You linger like springs in Nuenen.  

Copyright © Stephanie McKenzie 2013 


Review: Saviours in this Little Space for Now reviewed by Michael Higgins in his Mysteries & Mystics column in the Aug. 3 2013 edition of Salon, New Brunswick’s home for fine art and culture in the Telegraph-Journal

It was a curious discovery and a rich one. I had just finished teaching a graduate course in Vancouver on the psychologist and spiritual writer Henri J.M. Nouwen and one of the lectures dealt with his understanding of the life and work of his compatriot, Vincent van Gogh. Nouwen’s most popular course at Yale University was on Vincent – his art and his spirituality. Nouwen’s insights provided a unique aperture into his own theological and psychological travails.

A few hours before boarding my plane back to Connecticut, I decided to revisit the Vancouver Art Gallery – in particular the Emily Carr collection. As I was leaving, I happened upon a small stack of books near the door in the gallery bookstore. The cover drew my attention but the contents are more than compelling; they are epiphanic.

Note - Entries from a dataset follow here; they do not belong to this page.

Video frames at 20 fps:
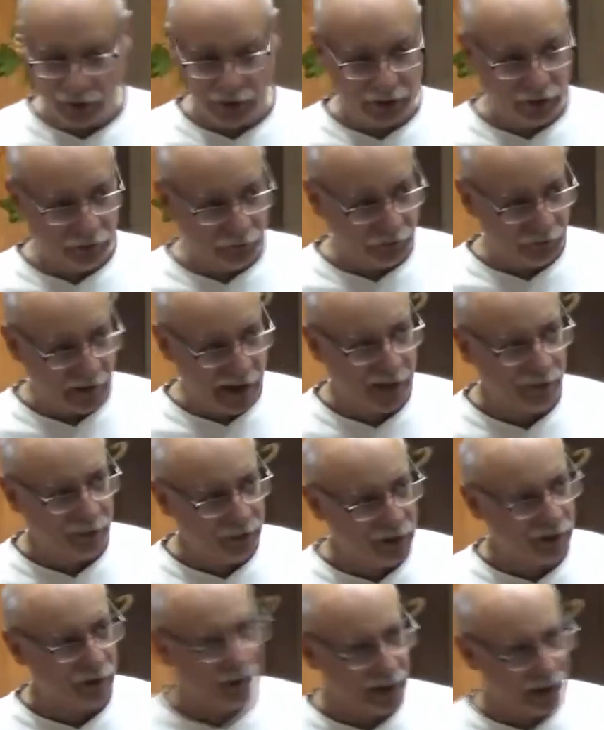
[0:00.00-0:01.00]
little
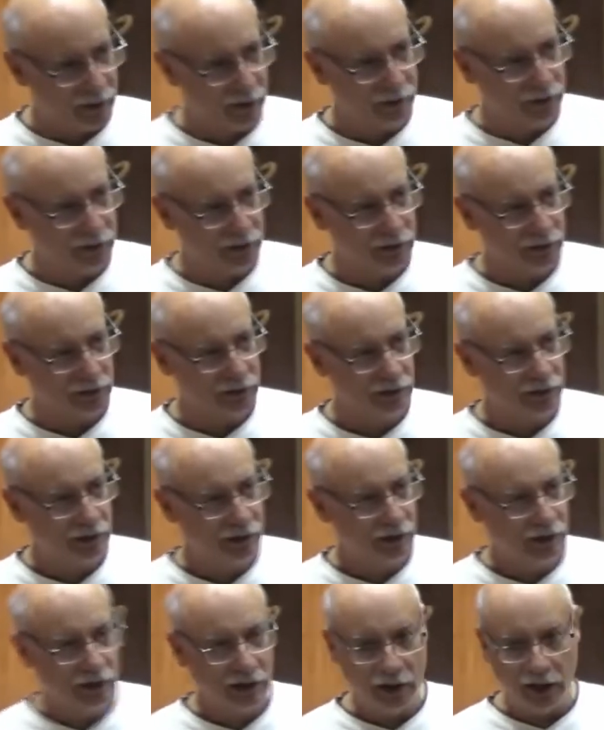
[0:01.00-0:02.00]
family around
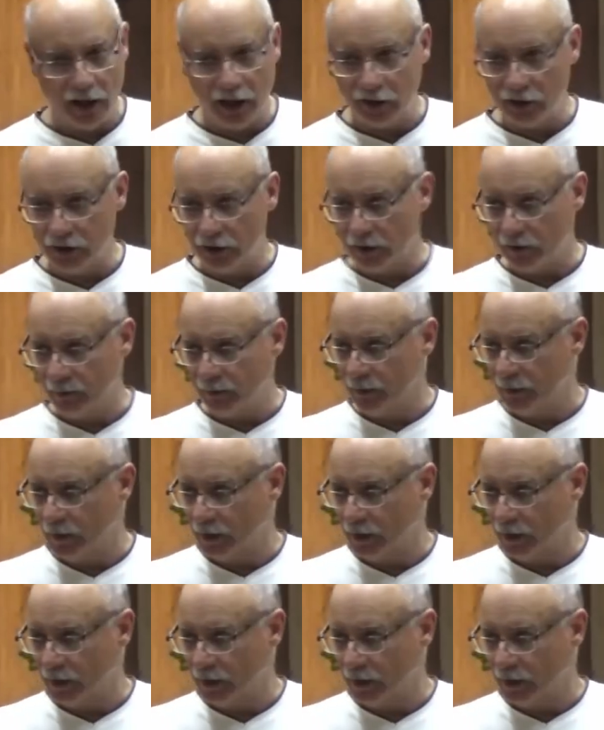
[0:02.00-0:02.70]
and you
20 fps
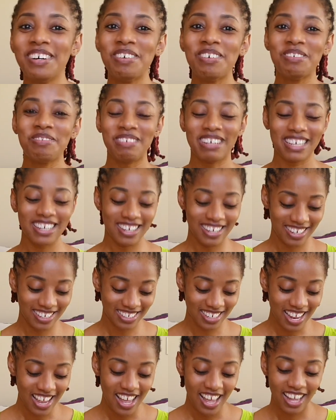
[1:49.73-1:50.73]
Oh my gosh,
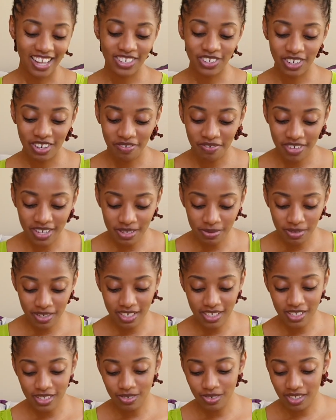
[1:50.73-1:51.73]
I joined Facebook
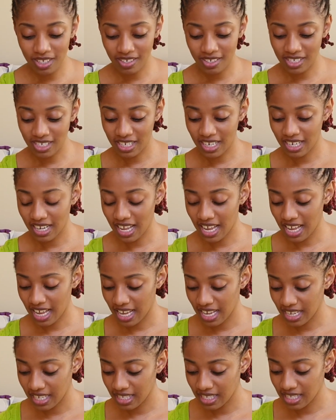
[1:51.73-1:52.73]
in
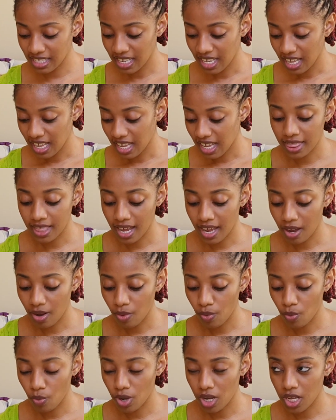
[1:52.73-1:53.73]
2008. That
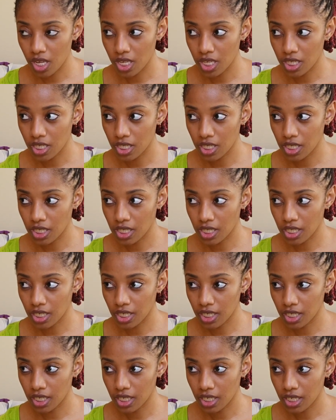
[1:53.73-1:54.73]
was
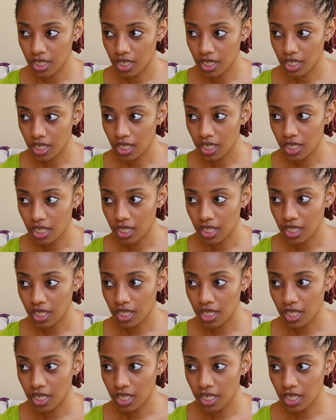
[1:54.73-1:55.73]

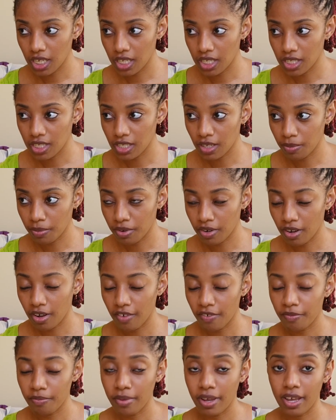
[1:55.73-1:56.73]
the summer
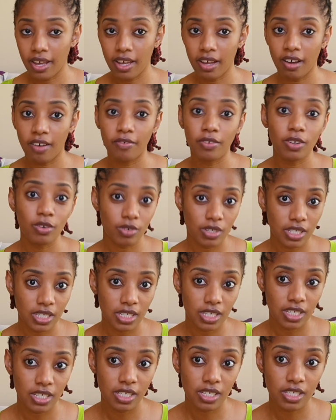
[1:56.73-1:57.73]
of lower
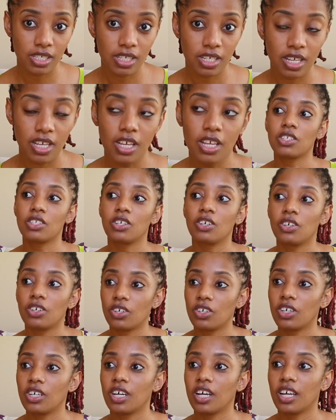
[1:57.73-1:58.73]
six.
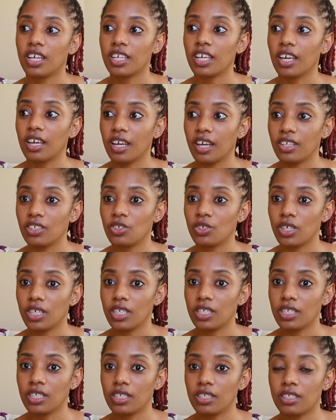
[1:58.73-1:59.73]
So yeah, I
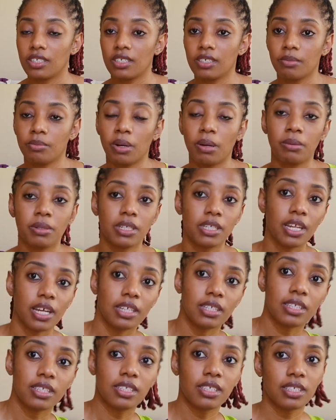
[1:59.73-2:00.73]
joined it probably
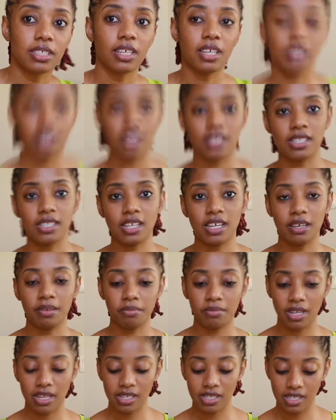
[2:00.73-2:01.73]
that
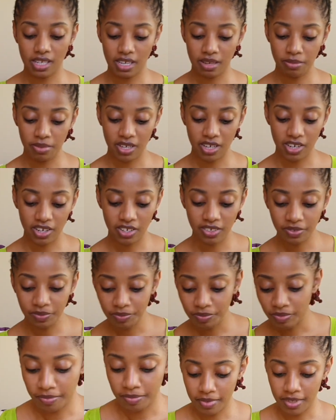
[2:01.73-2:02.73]
same year.
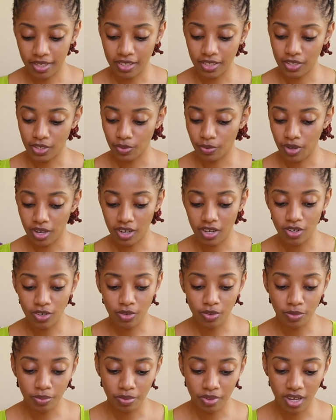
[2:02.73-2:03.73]
And so we're gonna
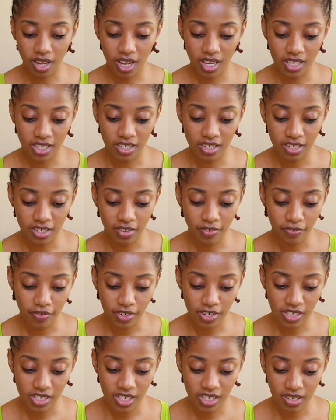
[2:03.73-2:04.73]
look on the
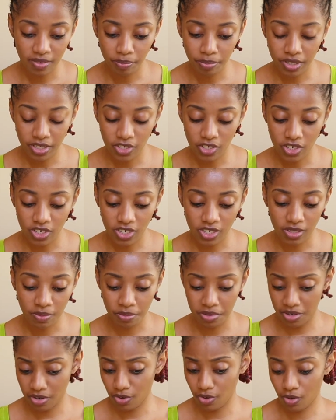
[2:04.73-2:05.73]
first set of pictures. I
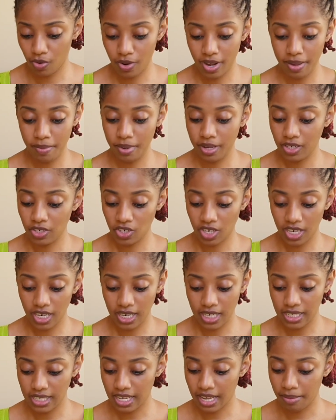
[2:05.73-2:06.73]
mean, I don't know why I'm enjoying it
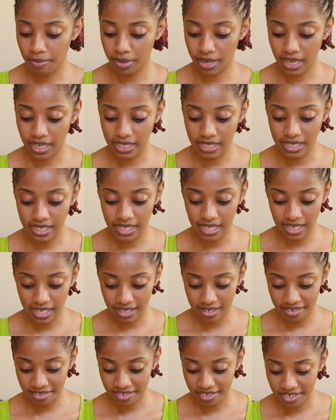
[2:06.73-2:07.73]
at the time, but I
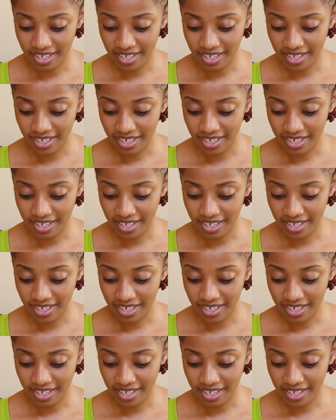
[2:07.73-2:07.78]
did.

Stephanie McKenzie, a British Columbia native now teaching English at Memorial University’s Grenfell campus in Corner Brook, N.L., has had a long and creatively nurturing attraction to both the 19th-century Dutch artist van Gogh and the Canadian writer and painter Carr. Her approach – both academic and poetic – bears close attention.

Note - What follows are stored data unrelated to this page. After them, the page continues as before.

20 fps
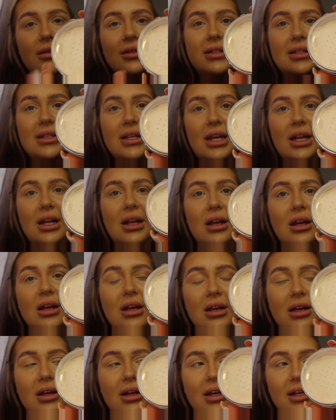Sealy,
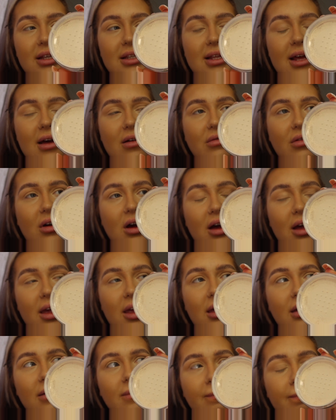is that right?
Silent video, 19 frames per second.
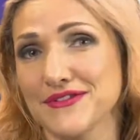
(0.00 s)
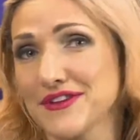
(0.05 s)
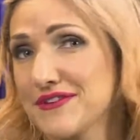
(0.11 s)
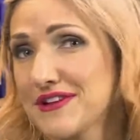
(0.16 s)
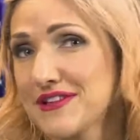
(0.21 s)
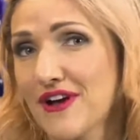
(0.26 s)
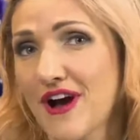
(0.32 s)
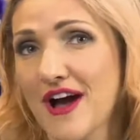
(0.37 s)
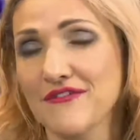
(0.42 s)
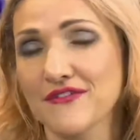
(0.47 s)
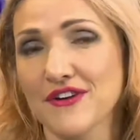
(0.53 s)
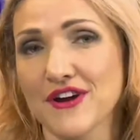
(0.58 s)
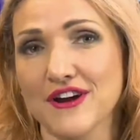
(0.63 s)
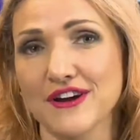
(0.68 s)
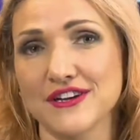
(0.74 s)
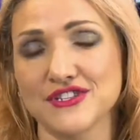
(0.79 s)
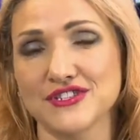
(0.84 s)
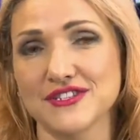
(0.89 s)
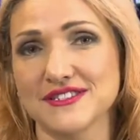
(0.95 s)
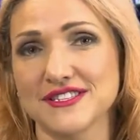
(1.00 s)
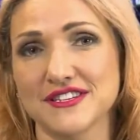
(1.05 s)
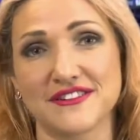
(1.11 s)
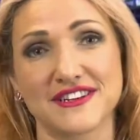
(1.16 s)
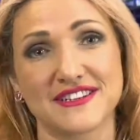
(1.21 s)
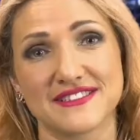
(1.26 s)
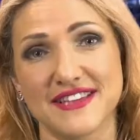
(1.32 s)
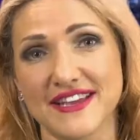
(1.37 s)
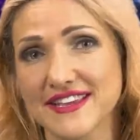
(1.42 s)
There are life coaches, there are
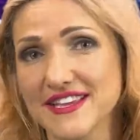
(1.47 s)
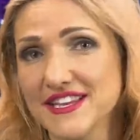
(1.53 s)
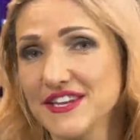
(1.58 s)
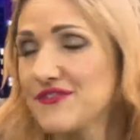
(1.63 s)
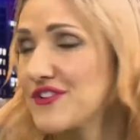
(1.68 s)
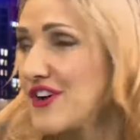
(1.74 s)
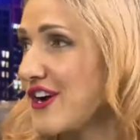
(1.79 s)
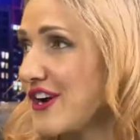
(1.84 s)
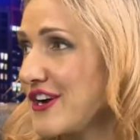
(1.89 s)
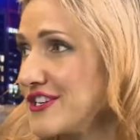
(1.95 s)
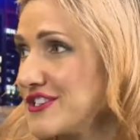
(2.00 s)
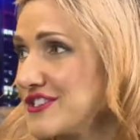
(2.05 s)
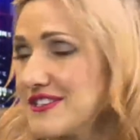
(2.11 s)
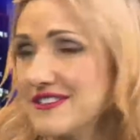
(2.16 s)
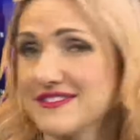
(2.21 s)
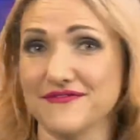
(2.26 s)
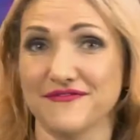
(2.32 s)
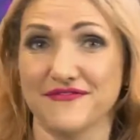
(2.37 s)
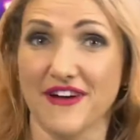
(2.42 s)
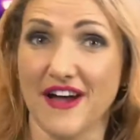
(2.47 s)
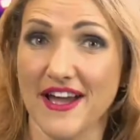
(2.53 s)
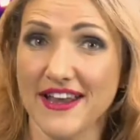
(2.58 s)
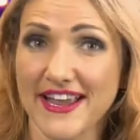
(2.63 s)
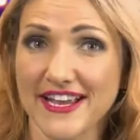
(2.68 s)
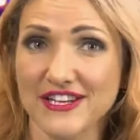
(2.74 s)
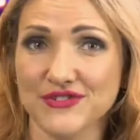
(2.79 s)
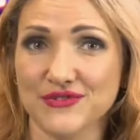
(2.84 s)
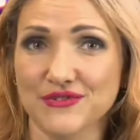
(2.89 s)
executive coaches,
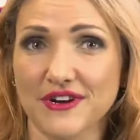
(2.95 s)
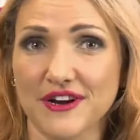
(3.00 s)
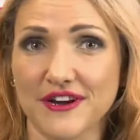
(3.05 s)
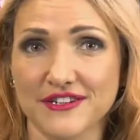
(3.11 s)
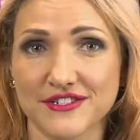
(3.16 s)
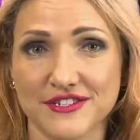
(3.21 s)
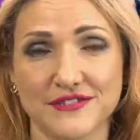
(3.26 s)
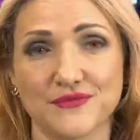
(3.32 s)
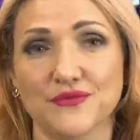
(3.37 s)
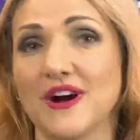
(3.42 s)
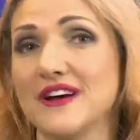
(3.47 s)
financial coaches.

McKenzie manages to find spiritual and artistic alignments in places dark and luminous. Of their respective struggles with lucidity, breakdown and depression she notes: “Do not house me in diagnoses, medical practitioners’/ affairs. Or maddened airs. If one day writers gather round/ searching my mind, tell them truth is only/ in my paintings.” (Floating Between the Greys and Rising Sun)

Although the above poem is about Carr, the van Gogh resonances, parallels and personal convergences of mind and spirit are adroitly and obliquely suggested. This is what poetry does; it paints a mental landscape of connections.

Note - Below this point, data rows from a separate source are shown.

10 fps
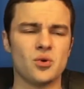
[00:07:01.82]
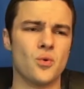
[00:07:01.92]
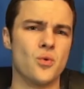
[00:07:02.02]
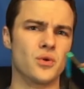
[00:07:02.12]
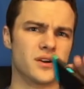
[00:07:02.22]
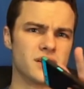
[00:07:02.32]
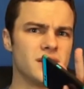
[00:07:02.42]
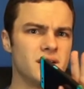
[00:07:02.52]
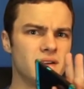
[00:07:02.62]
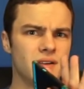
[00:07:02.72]
or,
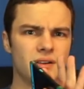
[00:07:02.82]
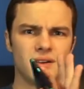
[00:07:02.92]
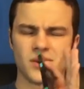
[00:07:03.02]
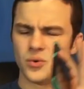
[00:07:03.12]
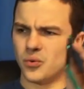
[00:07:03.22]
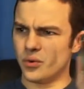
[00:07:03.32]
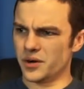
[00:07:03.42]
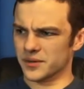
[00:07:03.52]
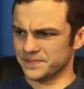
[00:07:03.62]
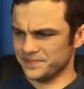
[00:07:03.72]

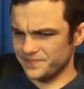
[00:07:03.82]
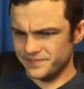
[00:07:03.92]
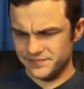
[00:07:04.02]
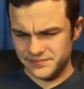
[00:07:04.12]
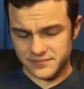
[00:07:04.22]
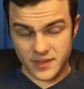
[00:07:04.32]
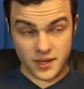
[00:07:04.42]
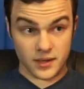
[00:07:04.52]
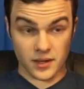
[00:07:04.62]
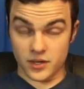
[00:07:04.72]
or
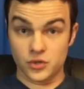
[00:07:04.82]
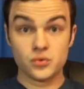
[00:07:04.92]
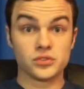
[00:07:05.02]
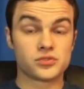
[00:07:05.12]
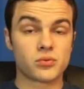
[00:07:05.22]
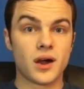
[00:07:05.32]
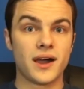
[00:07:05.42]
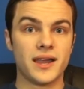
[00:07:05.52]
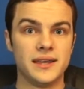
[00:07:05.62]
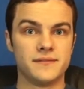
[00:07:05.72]
uh, Google
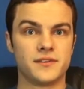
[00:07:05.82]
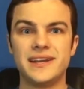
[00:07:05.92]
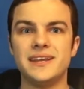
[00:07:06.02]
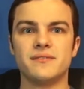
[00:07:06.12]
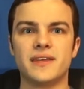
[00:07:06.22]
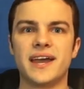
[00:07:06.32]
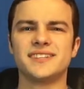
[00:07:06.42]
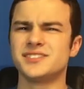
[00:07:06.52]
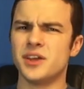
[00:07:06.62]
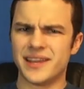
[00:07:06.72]
Drive, or any of that.
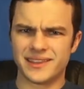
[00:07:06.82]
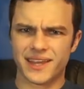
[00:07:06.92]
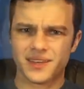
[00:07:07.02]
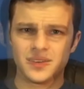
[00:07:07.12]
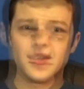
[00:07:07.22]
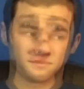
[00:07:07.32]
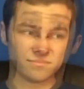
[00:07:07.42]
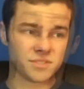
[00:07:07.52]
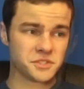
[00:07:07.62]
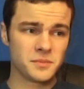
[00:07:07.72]
It's not like that.
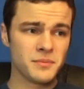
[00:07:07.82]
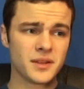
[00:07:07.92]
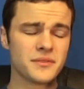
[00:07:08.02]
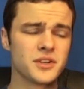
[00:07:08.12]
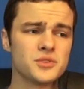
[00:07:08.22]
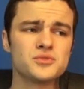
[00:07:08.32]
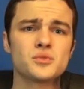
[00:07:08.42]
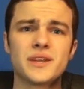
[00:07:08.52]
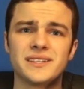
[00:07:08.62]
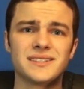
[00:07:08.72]
There's people out there who
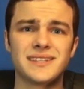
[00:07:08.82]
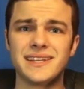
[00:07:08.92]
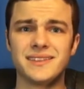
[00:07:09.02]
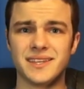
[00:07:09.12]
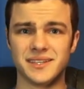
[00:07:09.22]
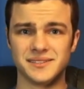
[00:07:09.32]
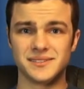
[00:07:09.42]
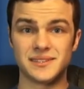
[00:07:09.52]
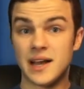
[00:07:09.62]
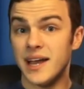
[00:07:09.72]
don't like to delete
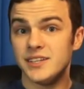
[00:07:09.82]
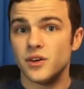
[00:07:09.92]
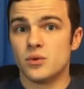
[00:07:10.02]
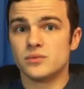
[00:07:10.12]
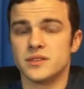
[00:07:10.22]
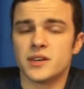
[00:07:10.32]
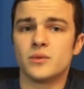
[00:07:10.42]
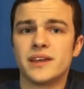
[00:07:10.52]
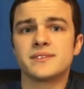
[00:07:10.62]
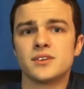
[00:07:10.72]
things. I don't. I don't
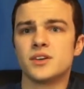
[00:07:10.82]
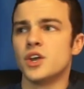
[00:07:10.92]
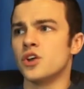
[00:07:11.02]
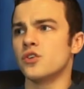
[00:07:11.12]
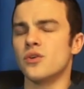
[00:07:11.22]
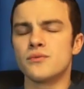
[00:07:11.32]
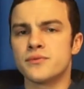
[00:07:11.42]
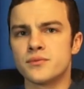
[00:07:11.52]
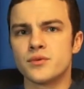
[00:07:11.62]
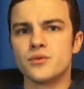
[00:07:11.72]
like to go
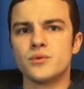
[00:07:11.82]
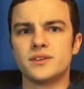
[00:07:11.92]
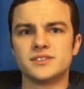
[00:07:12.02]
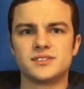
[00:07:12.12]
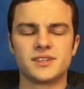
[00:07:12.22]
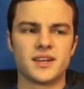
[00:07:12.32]
through and,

In an illuminating afterword, McKenzie, determined to ensure that the poetic voice retains its immediacy and discrete integrity, provides a prose exposition of the synchronicities and convergences that enrich and reward a second reading of the poems. Misfits, solitaries, obsessive, emotionally conflicted and profoundly sympathetic to the marginalized, both van Gogh and Carr can be seen as spiritual voices in their time. McKenzie observes:

“Son of a clergyman and an aspiring preacher himself, van Gogh never seemed to leave his faith in God behind. And although Carr would severely question Christianity, most notably the missionaries of her day who attempted to proselytize amongst the Native populations of B.C., she, too, maintained a belief in her Christian upbringing, especially when the leading artists of her time embraced theosophy and she could not pin that philosophy to any specific kind of deity or meaning.”

The artists come together in the poet’s imagination in time and space: “none can dispute you were lonely. I have grown/ more lonely, too. In your presence. Today, writing of you/ from B.C., the sky, overcast, does not afford/ one single flower.” (“Van Gogh Painting Sunflowers (after Gaugin)”)

Saviours in this Little Space for Now is a surprising treasure. 

Michael W. Higgins is vice-president for mission and Catholic identity at Sacred Heart University, Fairfield, Conn. He is a former president of St. Thomas University.